Anywho, I'd been reading about people having success enabling AHCI by using modded BIOS updates or cross-flashing with a P5KR BIOS. So armed with AFUDOS 211 and a bootable USB, I finally plucked up the courage to try this out. Buoyed by the knowledge I had a working P5K BIOS chip to hand in case the flashing went south.

So I got AHCI working (but be warned, the boarded loses use of 2 of the 5 SATA ports and the JMicron controller only wants to work in IDE mode and not AHCI now, but it's worth the responsiveness AHCI adds). But when turning on after power was previously removed, the machine POSTS ok, one beep, goes through the BIOS splash/logo screen, detects the JMicron drives ok, says "Checking NVRAM" and then bang, two beeps in quick succession and dumps out to the black screen with the bit at the bottom that says Date/Time not set, blaa blaa, CMOS not set, whatever, Press F1 to enter setup and F2 to Load default values and continue. Entering BIOS Setup shows a complete reset of all settings - even the date/time.
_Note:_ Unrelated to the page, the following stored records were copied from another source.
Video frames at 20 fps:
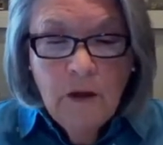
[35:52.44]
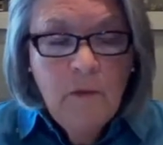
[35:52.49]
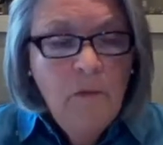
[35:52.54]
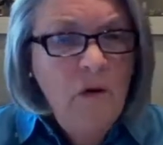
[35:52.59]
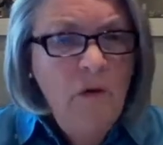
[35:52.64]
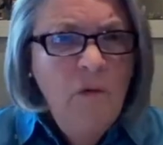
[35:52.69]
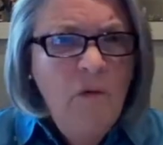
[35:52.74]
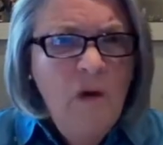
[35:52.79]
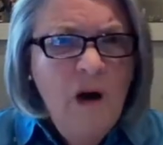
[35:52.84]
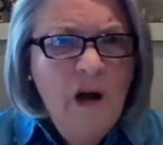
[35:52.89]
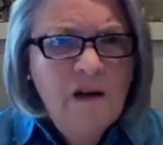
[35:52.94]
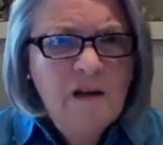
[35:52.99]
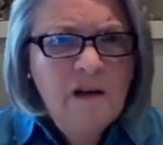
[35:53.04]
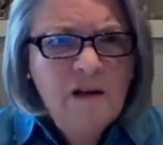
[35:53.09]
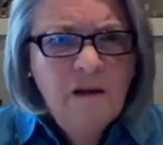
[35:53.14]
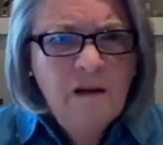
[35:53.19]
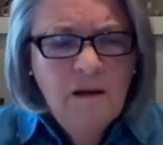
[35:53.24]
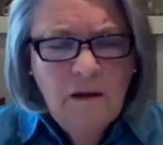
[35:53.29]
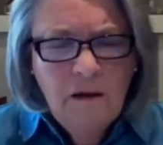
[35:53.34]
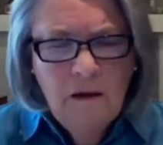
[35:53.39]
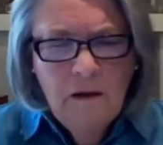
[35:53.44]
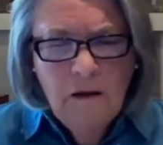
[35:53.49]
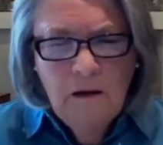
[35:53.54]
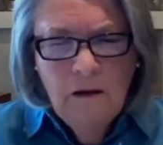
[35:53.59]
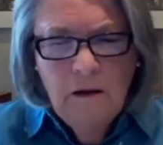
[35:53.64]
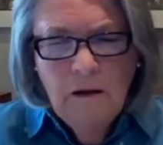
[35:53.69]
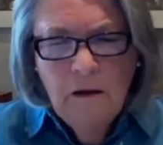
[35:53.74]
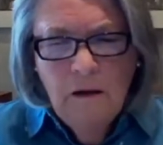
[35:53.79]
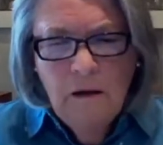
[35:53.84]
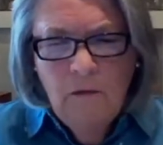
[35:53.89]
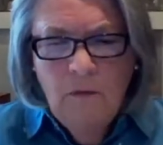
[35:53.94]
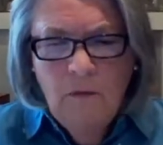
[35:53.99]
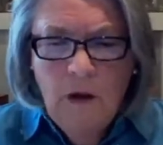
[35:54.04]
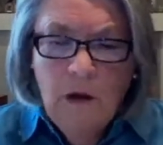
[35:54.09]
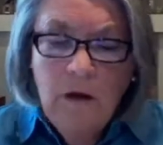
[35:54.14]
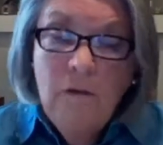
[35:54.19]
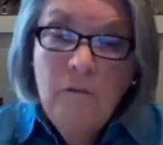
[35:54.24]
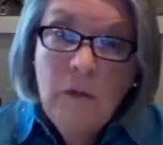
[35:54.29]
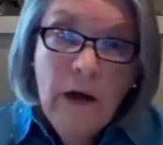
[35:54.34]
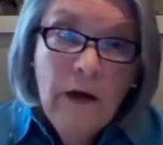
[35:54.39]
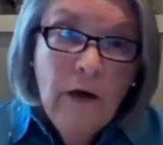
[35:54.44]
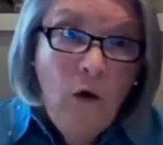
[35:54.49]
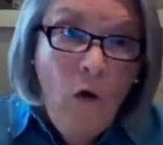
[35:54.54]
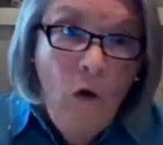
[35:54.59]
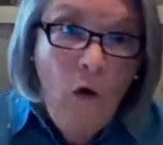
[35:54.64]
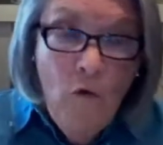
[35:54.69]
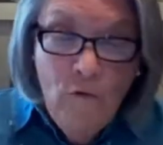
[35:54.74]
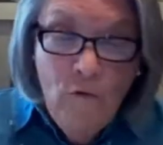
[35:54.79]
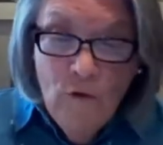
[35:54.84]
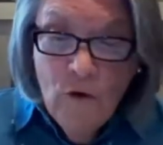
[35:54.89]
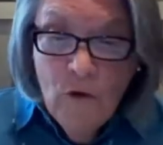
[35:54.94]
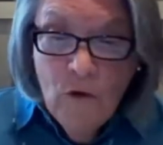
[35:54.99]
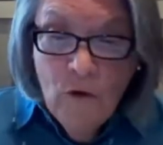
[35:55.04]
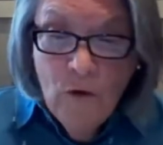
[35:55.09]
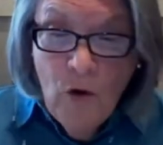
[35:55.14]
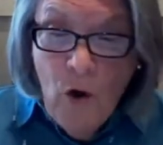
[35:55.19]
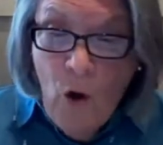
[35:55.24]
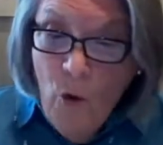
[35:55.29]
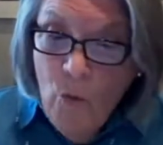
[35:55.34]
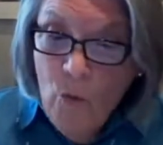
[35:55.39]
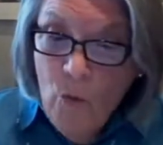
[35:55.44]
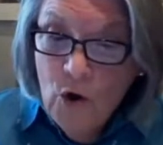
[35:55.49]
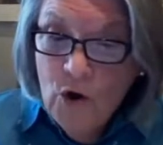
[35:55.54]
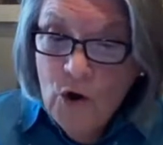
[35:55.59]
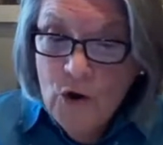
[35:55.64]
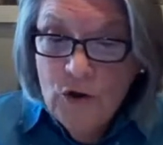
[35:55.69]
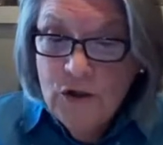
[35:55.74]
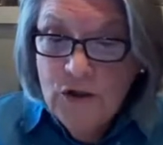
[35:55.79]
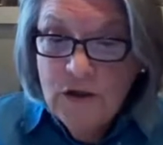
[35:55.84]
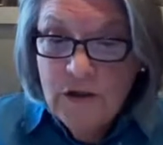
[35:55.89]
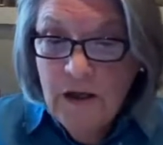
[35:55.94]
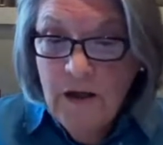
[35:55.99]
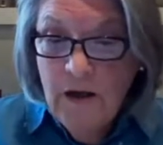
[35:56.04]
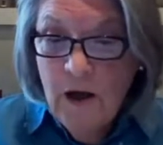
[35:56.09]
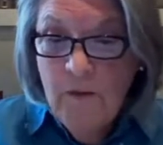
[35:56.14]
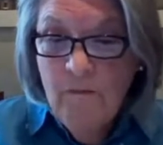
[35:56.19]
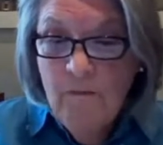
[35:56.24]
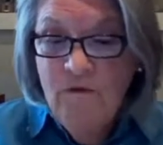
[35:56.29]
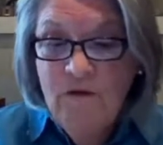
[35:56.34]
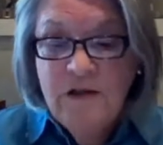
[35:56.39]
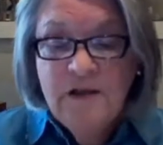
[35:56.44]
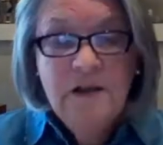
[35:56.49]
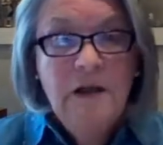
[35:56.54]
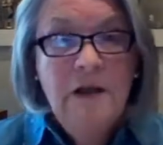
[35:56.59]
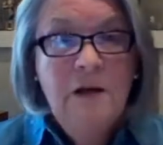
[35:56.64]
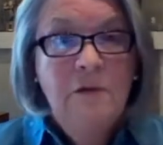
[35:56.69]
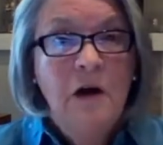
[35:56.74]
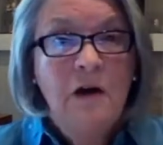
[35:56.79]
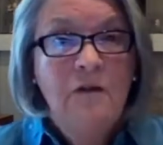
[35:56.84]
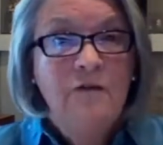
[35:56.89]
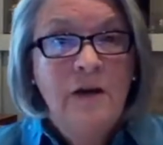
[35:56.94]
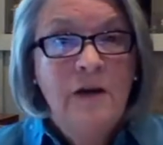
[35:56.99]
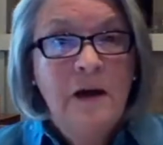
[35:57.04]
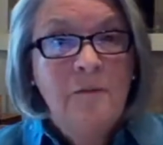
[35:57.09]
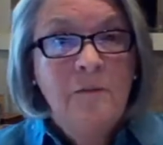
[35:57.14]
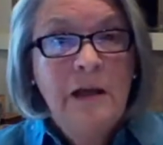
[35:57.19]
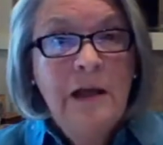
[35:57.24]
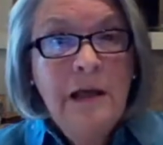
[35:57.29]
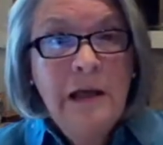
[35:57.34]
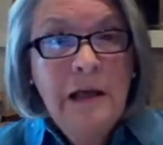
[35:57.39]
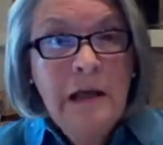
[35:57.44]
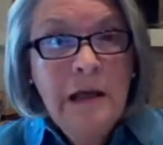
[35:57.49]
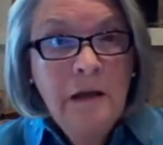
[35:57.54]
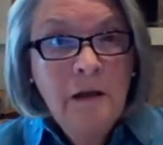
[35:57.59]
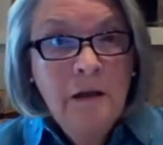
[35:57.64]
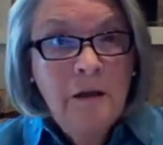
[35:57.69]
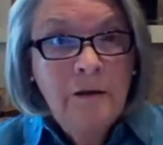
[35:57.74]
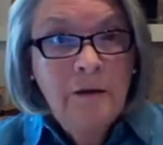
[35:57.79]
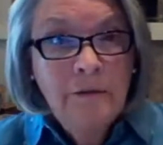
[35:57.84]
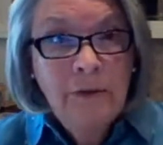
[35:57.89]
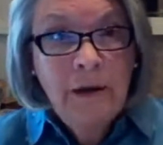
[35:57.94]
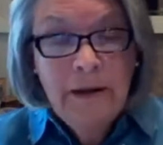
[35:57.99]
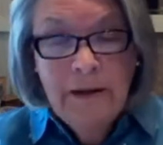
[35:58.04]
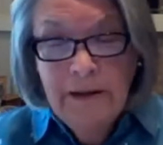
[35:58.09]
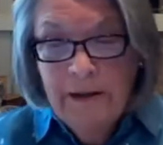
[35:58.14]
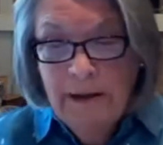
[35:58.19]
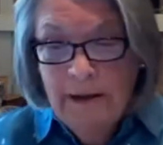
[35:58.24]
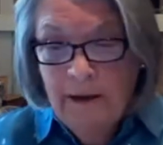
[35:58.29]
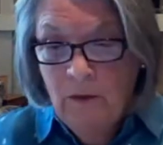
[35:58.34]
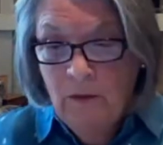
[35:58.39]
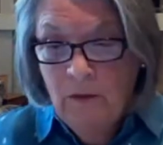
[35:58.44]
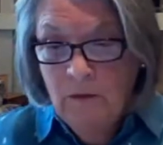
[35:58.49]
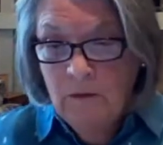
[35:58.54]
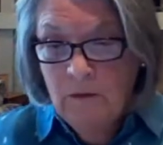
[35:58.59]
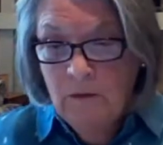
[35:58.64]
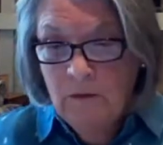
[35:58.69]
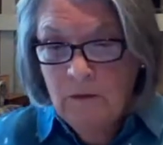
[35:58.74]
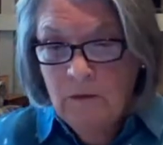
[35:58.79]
About what? Well, my co workers think I'm visiting my family in England right now.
Tried the usual, another new CMOS batt, strip the board down to bare minimum, different RAM, different CPU. Nothing helped. A lot of people in other forums point to a bad board. But then I thought, it actually POSTs ok after a cold start. It's only after that it resets and clears the CMOS. Knowing that ASUS boards have this feature called CPR (CPU Parameter Recall) which resets the BIOS in case of a boot failure when overclocking, this behaviour definitely looked like CPR in action.

Also knowing that the P5K (and numerous other Asus boards) apply a small overclock default, I figured it was worth turning that feature off. So you have to switch AI Overclocking from Auto to Manual and then I simply left the CPU, FSB, RAM speeds/multipliers etc on Auto.

Save changes and the problem is gone.